Instructions for the task:
Apart from the images, repeat the data below exactly as written.

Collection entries
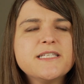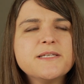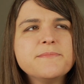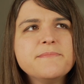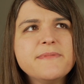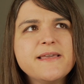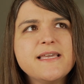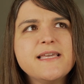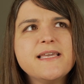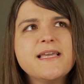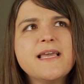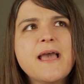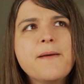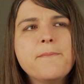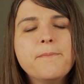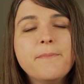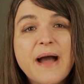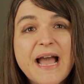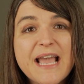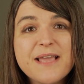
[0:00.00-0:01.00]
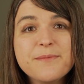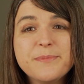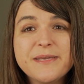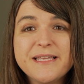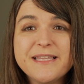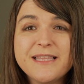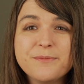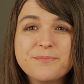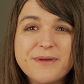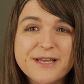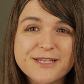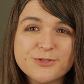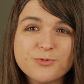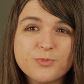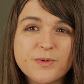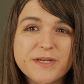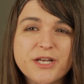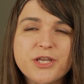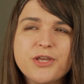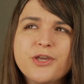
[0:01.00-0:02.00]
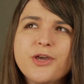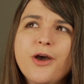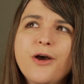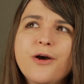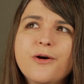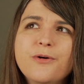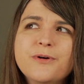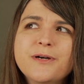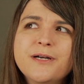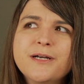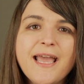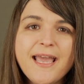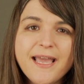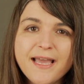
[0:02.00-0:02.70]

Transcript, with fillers: to me might be the best way to go.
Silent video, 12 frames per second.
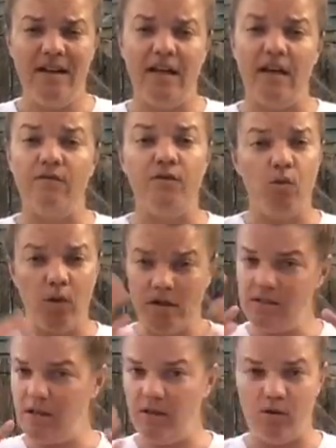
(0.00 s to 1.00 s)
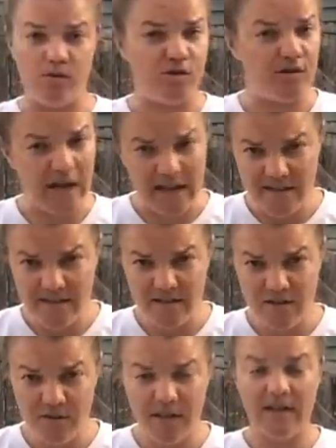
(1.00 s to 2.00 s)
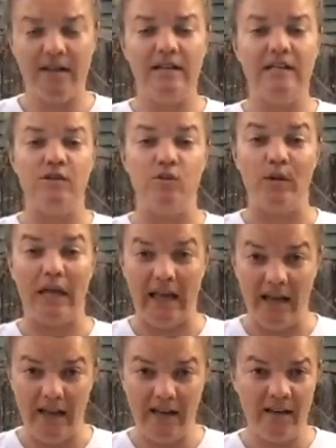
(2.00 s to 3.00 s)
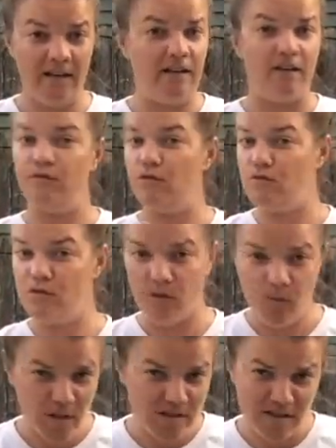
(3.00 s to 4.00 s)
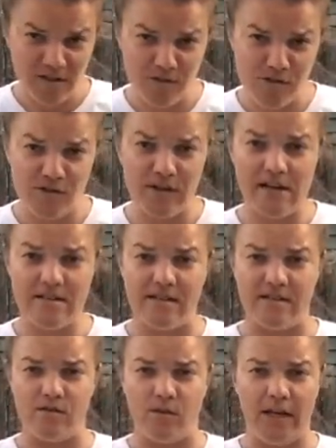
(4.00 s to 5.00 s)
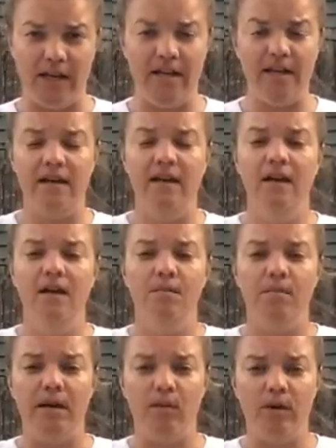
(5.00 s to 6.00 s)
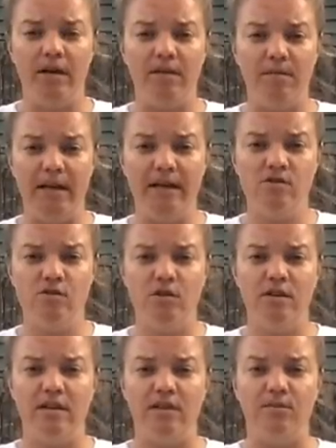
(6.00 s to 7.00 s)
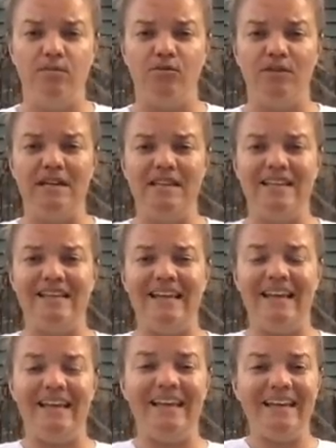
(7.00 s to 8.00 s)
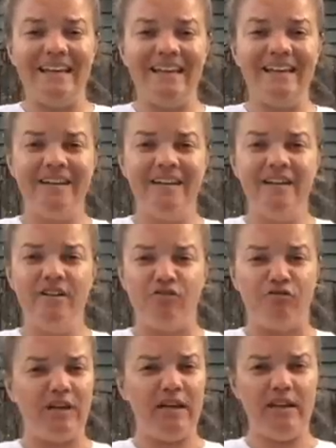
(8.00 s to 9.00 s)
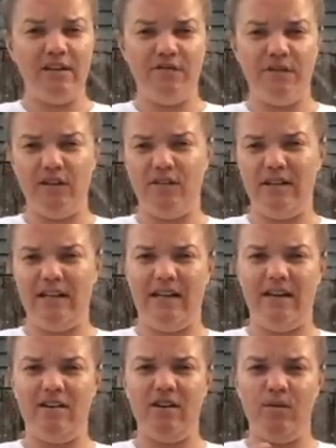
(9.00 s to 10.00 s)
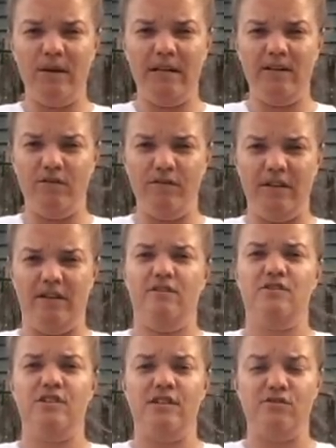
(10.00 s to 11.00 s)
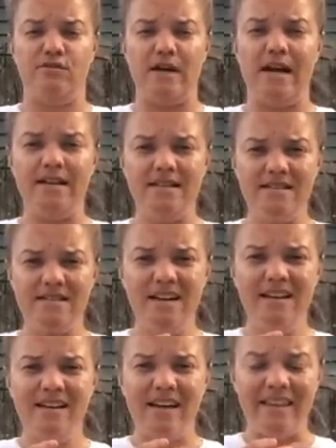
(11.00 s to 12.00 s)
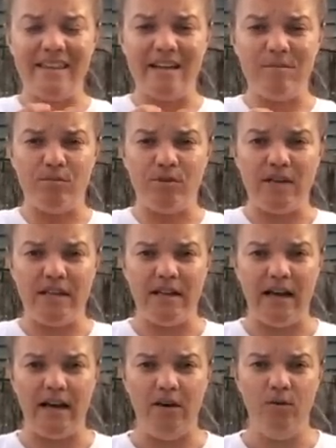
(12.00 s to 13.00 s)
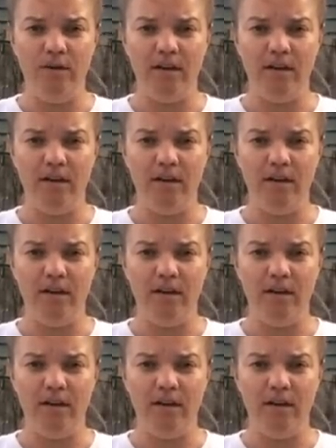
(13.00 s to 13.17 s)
If you want to close your eyes to do that, you can. If you don't want to close your eyes, that's okay. But I want you to make sure that you're breathing in, really feel that air go in, you'll feel your chest rise, and then breathe out,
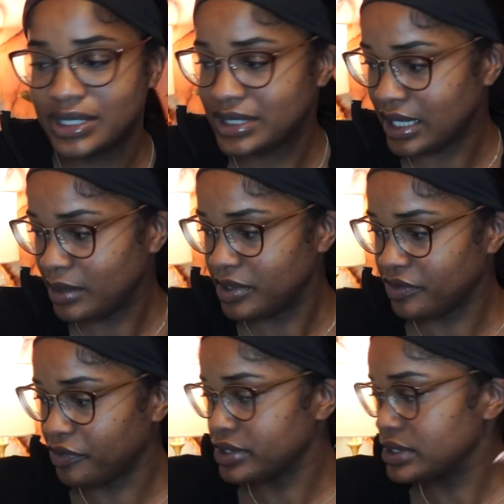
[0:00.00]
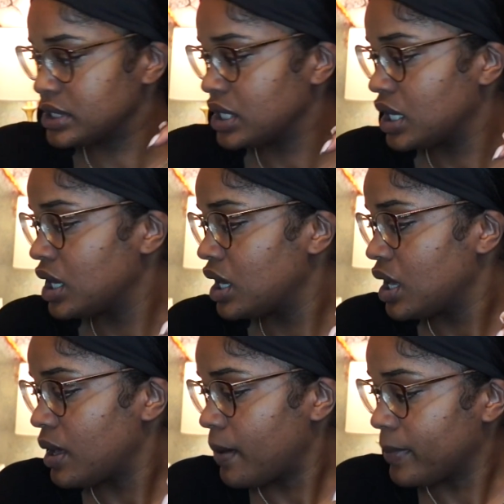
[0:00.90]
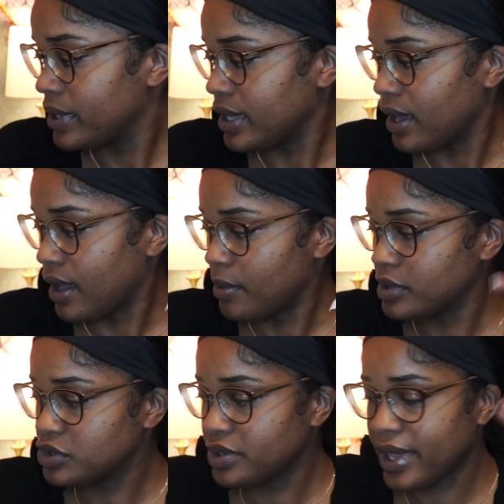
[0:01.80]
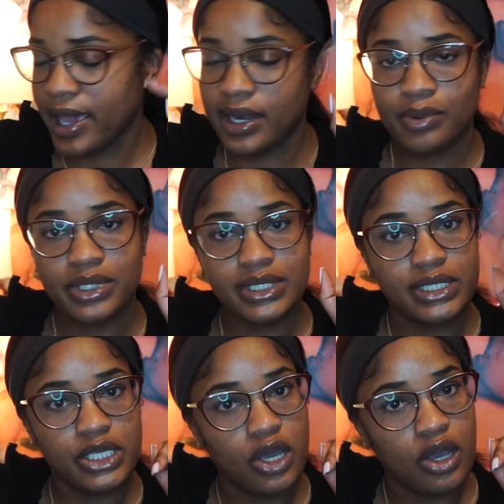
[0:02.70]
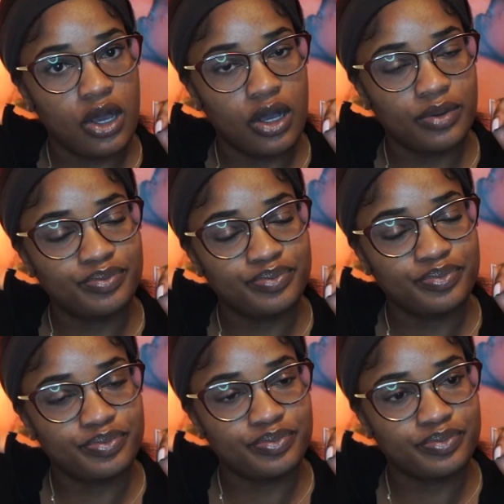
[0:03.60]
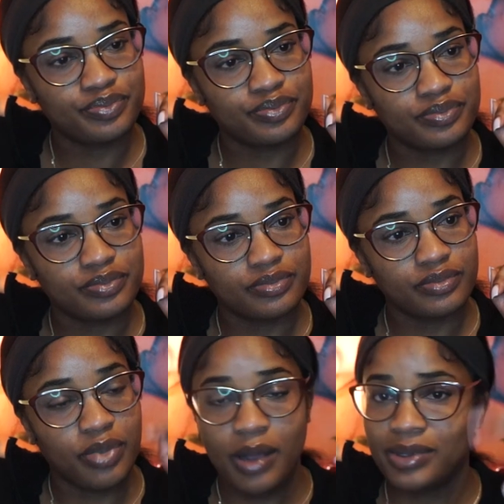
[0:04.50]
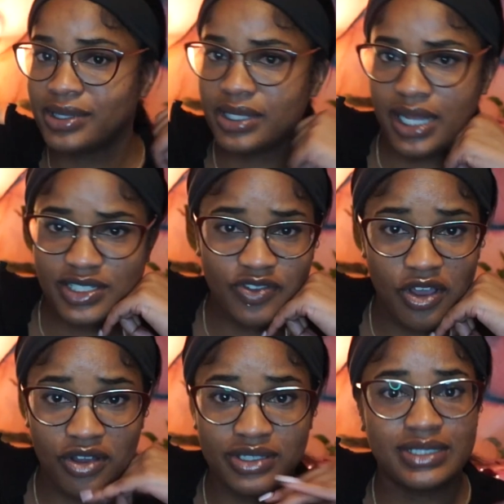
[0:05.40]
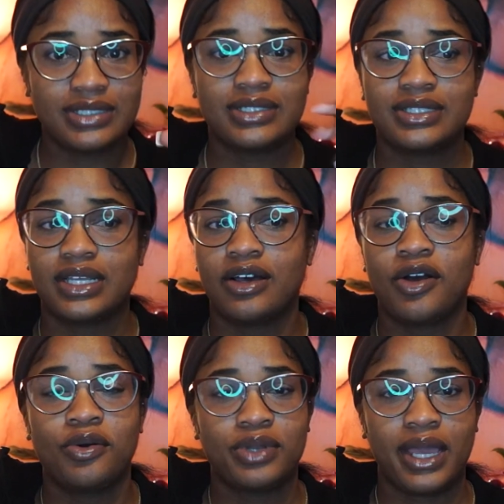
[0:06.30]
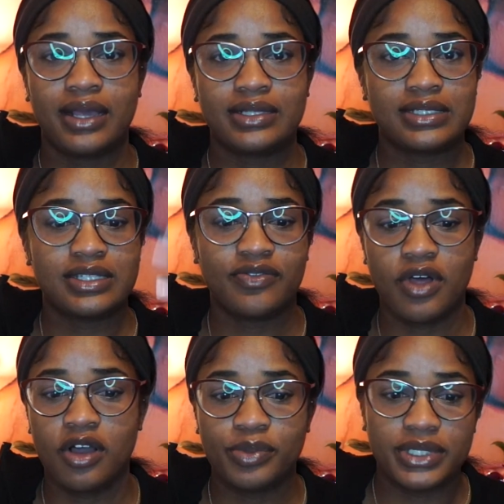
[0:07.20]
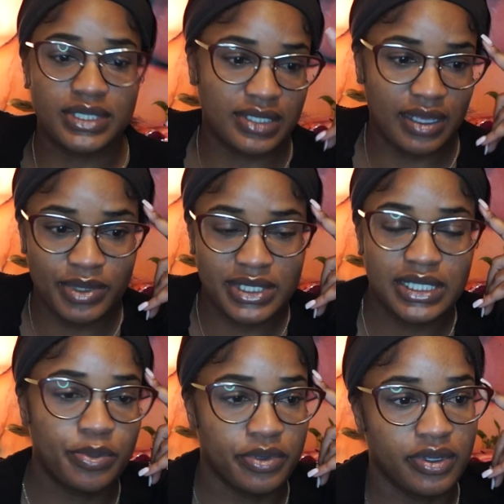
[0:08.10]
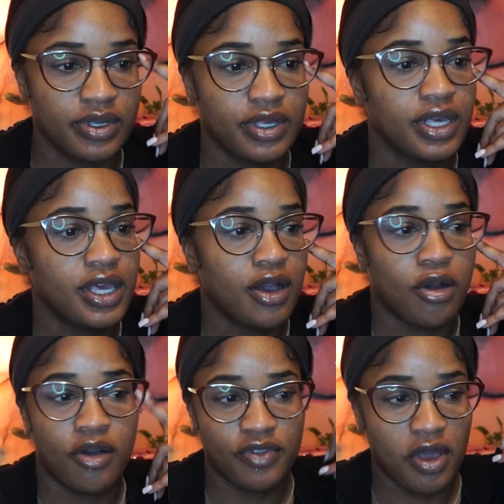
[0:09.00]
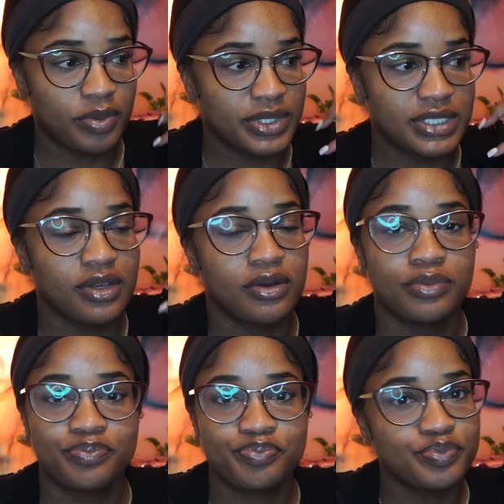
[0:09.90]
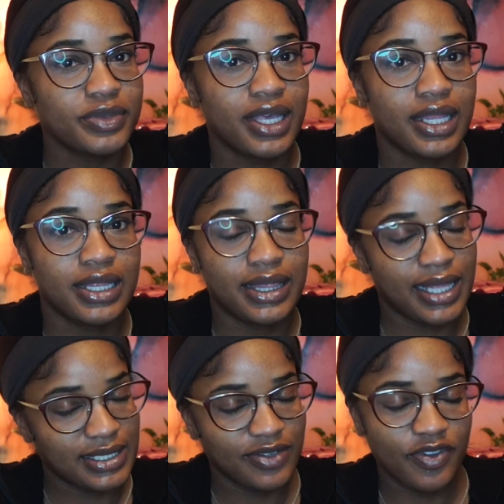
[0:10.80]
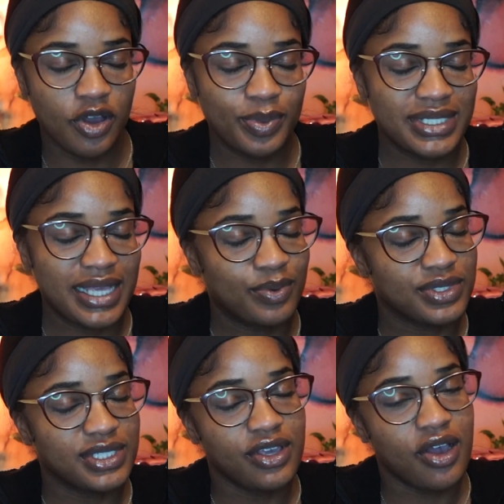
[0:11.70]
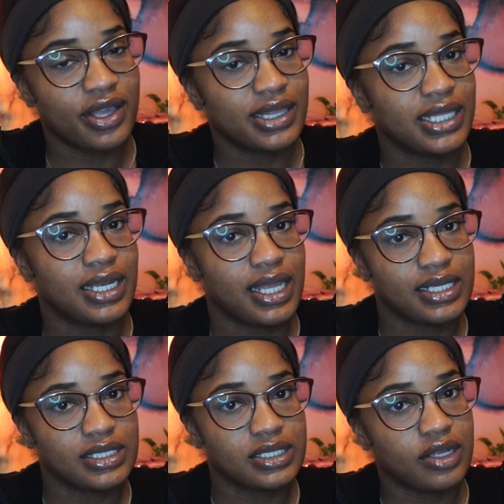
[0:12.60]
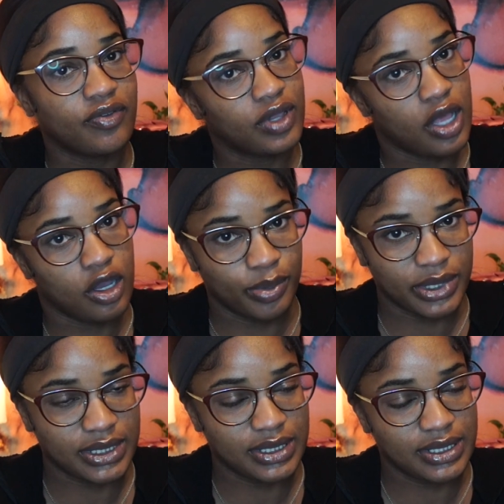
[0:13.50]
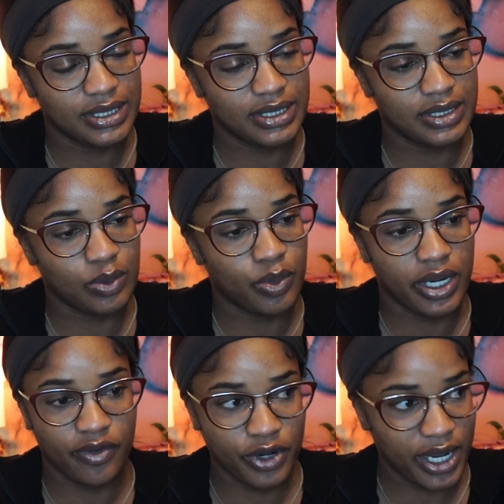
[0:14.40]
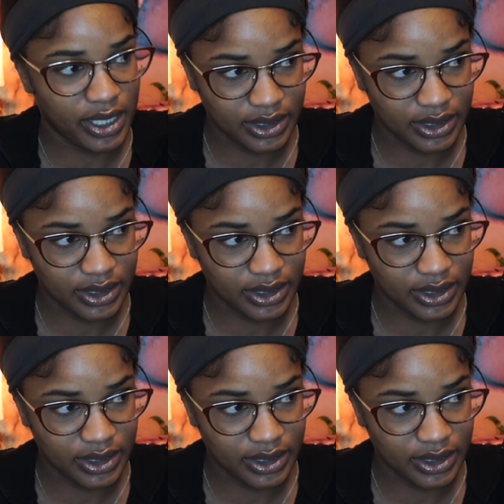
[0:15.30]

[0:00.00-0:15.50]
same difference but yeah i'm gonna do that and i'm gonna see y'all probably in the next vlog this is a whole day this is a vlogmas so i've been slipping on vlogmas so that's a vlogmas i will see y'all in the next vlogmas whenever it is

Result:
[0:00.00-0:01.00]
[0:01.00-0:02.00]
[0:02.00-0:02.70]

Transcript, with fillers: to me might be the best way to go.
Silent video, 12 frames per second.
(0.00 s to 1.00 s)
(1.00 s to 2.00 s)
(2.00 s to 3.00 s)
(3.00 s to 4.00 s)
(4.00 s to 5.00 s)
(5.00 s to 6.00 s)
(6.00 s to 7.00 s)
(7.00 s to 8.00 s)
(8.00 s to 9.00 s)
(9.00 s to 10.00 s)
(10.00 s to 11.00 s)
(11.00 s to 12.00 s)
(12.00 s to 13.00 s)
(13.00 s to 13.17 s)
If you want to close your eyes to do that, you can. If you don't want to close your eyes, that's okay. But I want you to make sure that you're breathing in, really feel that air go in, you'll feel your chest rise, and then breathe out,
[0:00.00]
[0:00.90]
[0:01.80]
[0:02.70]
[0:03.60]
[0:04.50]
[0:05.40]
[0:06.30]
[0:07.20]
[0:08.10]
[0:09.00]
[0:09.90]
[0:10.80]
[0:11.70]
[0:12.60]
[0:13.50]
[0:14.40]
[0:15.30]

[0:00.00-0:15.50]
same difference but yeah i'm gonna do that and i'm gonna see y'all probably in the next vlog this is a whole day this is a vlogmas so i've been slipping on vlogmas so that's a vlogmas i will see y'all in the next vlogmas whenever it is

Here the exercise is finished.